Death to Retail-based Teen Control?

Dead Mall Porn is a genre of online content that I admit to loving, mostly because I love indoor(ish) shopping places. On vacation I often visit a city’s malls just to get a feel for “real life” there, as most actual residents won’t be at the touristy places. I want to see who lives in a place, what they are interested in, and if their food court reflects the area in any way. I will also probably buy some ice cream.

Growing up in the suburbs of Chicago, I spent many cold or rainy days at one of my area malls. I happened to live near one of the premier shopping centers in the suburbs, Oakbrook Center (which happens to be an outdoor mall, as if we were some kind of California town). But suburban kids get bored and have to seek out pastures that may not be greener and may not even have different stores. One of my pastures was Stratford Square in Bloomingdale, IL, which has closed for good as a traditional mall. We went here when we had exhausted our interest in closer malls, to watch people from other suburbs to see what they were interested in and if their food court had different food. Sometimes, you had to go to another mall to see a movie that you missed at your local mall.

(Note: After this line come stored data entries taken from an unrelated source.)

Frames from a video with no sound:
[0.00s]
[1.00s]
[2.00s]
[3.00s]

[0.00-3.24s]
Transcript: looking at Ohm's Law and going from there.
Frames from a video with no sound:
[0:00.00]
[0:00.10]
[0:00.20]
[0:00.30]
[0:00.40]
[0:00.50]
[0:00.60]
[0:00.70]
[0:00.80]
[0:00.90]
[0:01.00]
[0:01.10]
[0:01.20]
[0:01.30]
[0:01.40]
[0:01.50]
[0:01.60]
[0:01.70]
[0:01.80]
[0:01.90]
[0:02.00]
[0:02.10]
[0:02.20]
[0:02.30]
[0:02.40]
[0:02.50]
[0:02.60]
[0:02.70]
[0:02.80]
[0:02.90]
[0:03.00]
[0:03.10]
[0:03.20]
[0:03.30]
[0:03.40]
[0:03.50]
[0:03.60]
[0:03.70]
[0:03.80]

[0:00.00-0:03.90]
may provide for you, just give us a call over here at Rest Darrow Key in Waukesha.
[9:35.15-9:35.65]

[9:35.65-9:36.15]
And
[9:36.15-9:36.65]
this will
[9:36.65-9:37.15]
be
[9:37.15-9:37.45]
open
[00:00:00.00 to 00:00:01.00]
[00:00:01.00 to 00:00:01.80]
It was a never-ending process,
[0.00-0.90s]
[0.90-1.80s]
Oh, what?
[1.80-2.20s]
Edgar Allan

Or, maybe a far-flung location of a store had a shirt or jeans on hold for you and you have to go there to pick it up because online shopping had not been invented yet.

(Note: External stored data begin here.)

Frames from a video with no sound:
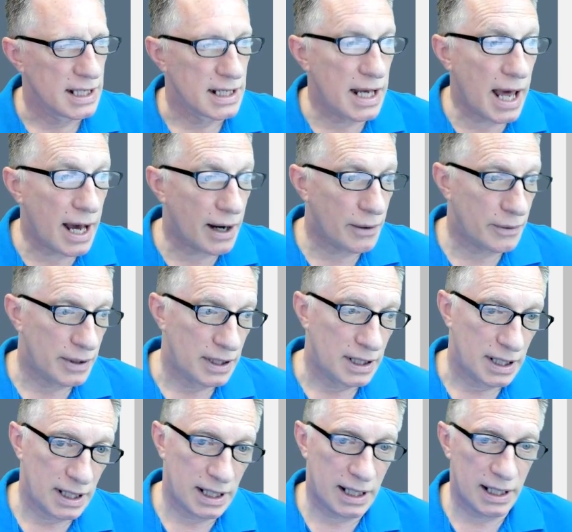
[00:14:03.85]
Now,
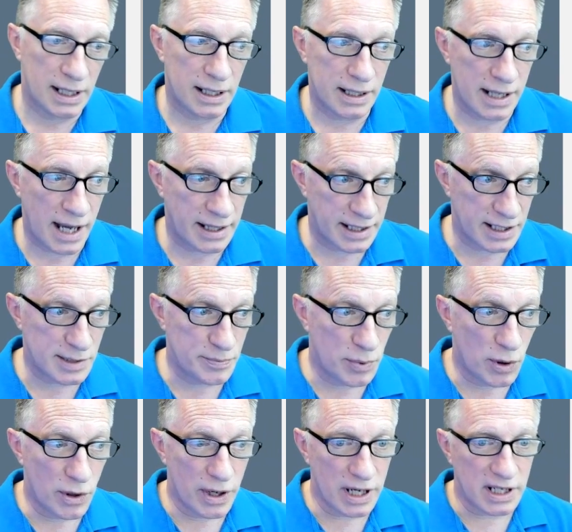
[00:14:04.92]
at this
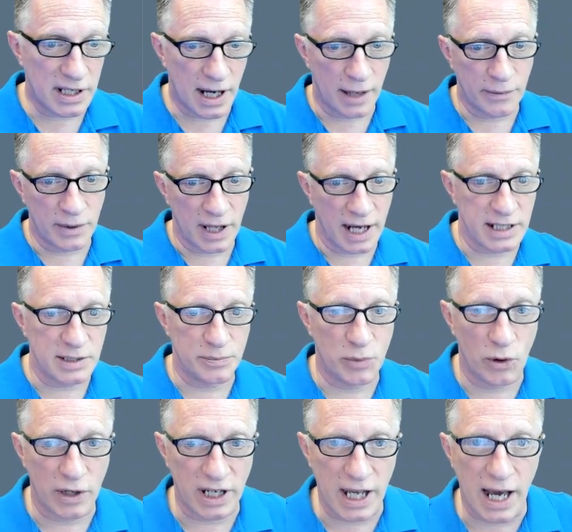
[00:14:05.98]
point, I would like to
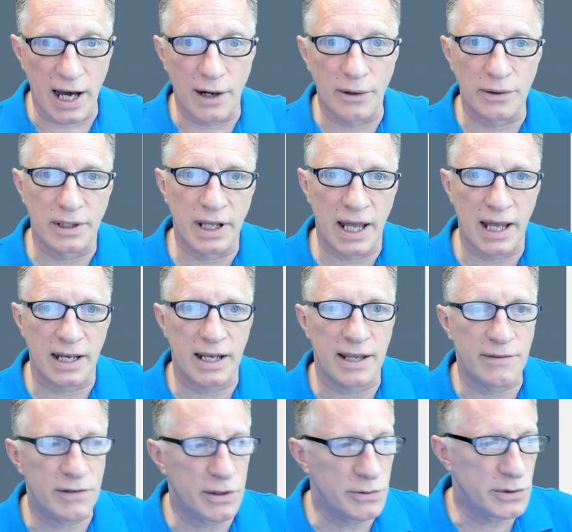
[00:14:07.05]
point out that
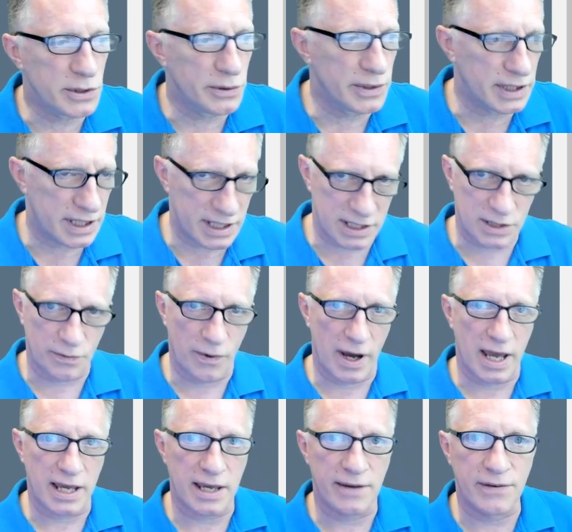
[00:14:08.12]
if you do it this
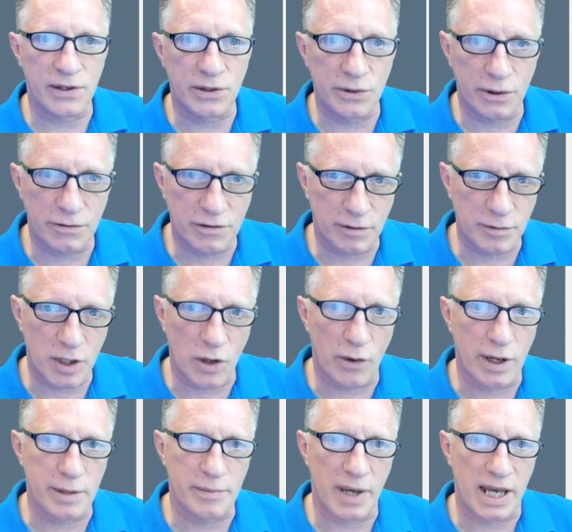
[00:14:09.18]
way, if you do it from
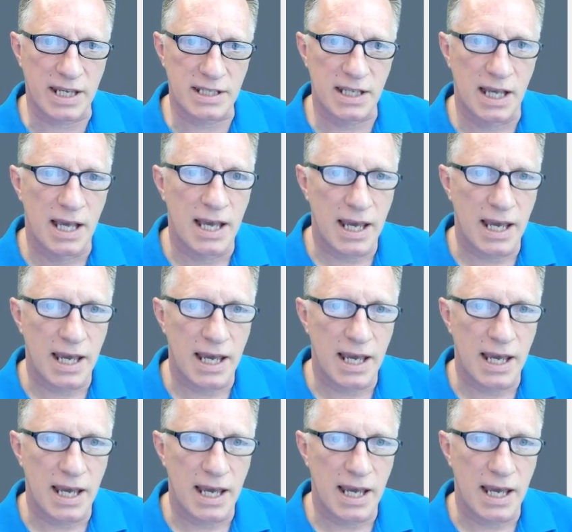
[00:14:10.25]
Coinbase,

Malls seem to be closing because of “the Internet” or “the Pandemic” but really, they close because they, too, are exhausted. Some burn out early, such as one in a Chicago suburb that I would love to tell you more about but all the articles I found on the closing of the mall are paywalled because local news is dying a slow death. But here is something more fun and also more indicative of the real story, which is that malls close, and then they are used for movies, and then they are torn down and redeveloped, forever and ever, amen.

So it’s not the store selection or building arrangement or food court array that matters, but the culture. Suburbs developed because certain people (the lighter-skinned ones) wanted to escape from the city. White flight was racist and terrible for everyone’s health but it was much easier to build ranches in the cornfields than deal with urban issues. Malls were actually privatized teen centers, where kids could be corralled, policed, and indoctrinated into consumer culture and adults could see where the kids were and what they were doing. They were “off the streets,” which of course guaranteed that they were not robbing people, doing or selling drugs, having sex, or hanging with people who did these things. Just kidding! We still broke the law and did drugs and hung out with people who were “bad for us” (OK, not me. I was reading In These Times and Utne Reader).

I think, though, that young people have figured out how to find what they need to survive and to make it to adulthood. Did the Internet help kill malls? No, it helped kids and teens find community in places that were not so heavily monitored and commodified. How about the Pandemic? Perhaps, but only in the sense that many young people are afraid to go anywhere now, and I think that is more of a gun control issue, something kids cannot escape because of the continual focus on how to stay alive if an active shooter interrupts their day.

“Corralled,” as used above, is a good word for what one feels, certainly as a teenager. You are constantly being pushed into spaces that may or may not be appropriate for you, but this movement is not one you have control over. I guess that is why I always rejoice when I see young people active in their world, protesting injustices great and small, meeting community needs by starting support groups or services, or even starting businesses (own the commodification, I guess). Adults enjoy malls, too, as evidenced in the article on Stratford Square. But adults can choose where they shop or walk or socialize. Shopping centers attract teens because that is what they were really built to do: bring all the young people together in a place they cannot often escape from (no car) and have them channel their energy into supporting the economy.

During the Pandemic, we told ourselves that kids and teens are resiliant, mostly because we wanted to tell ourselves we were doing the right thing in shutting everything down until a vaccine was available. And this is correct! But resiliance implies an agency that we are mostly not willing to grant young people, so the struggle will continue. We are seeing it at Columbia University today, a place that is getting a massive lesson in how not to in loco parentis very intelligent, involved young adults. While I would like to join in the blessed delusion that kids and teens circling a shopping maze for hours indicates nothing more than boredom (as it mostly did for me), things are never that easy for those just hitting their double-digit years. If part of our evolution as a country means losing large retail centers as more of the population figures out how they can best live in the world, I think I can do without all that sugar in an Orange Julius.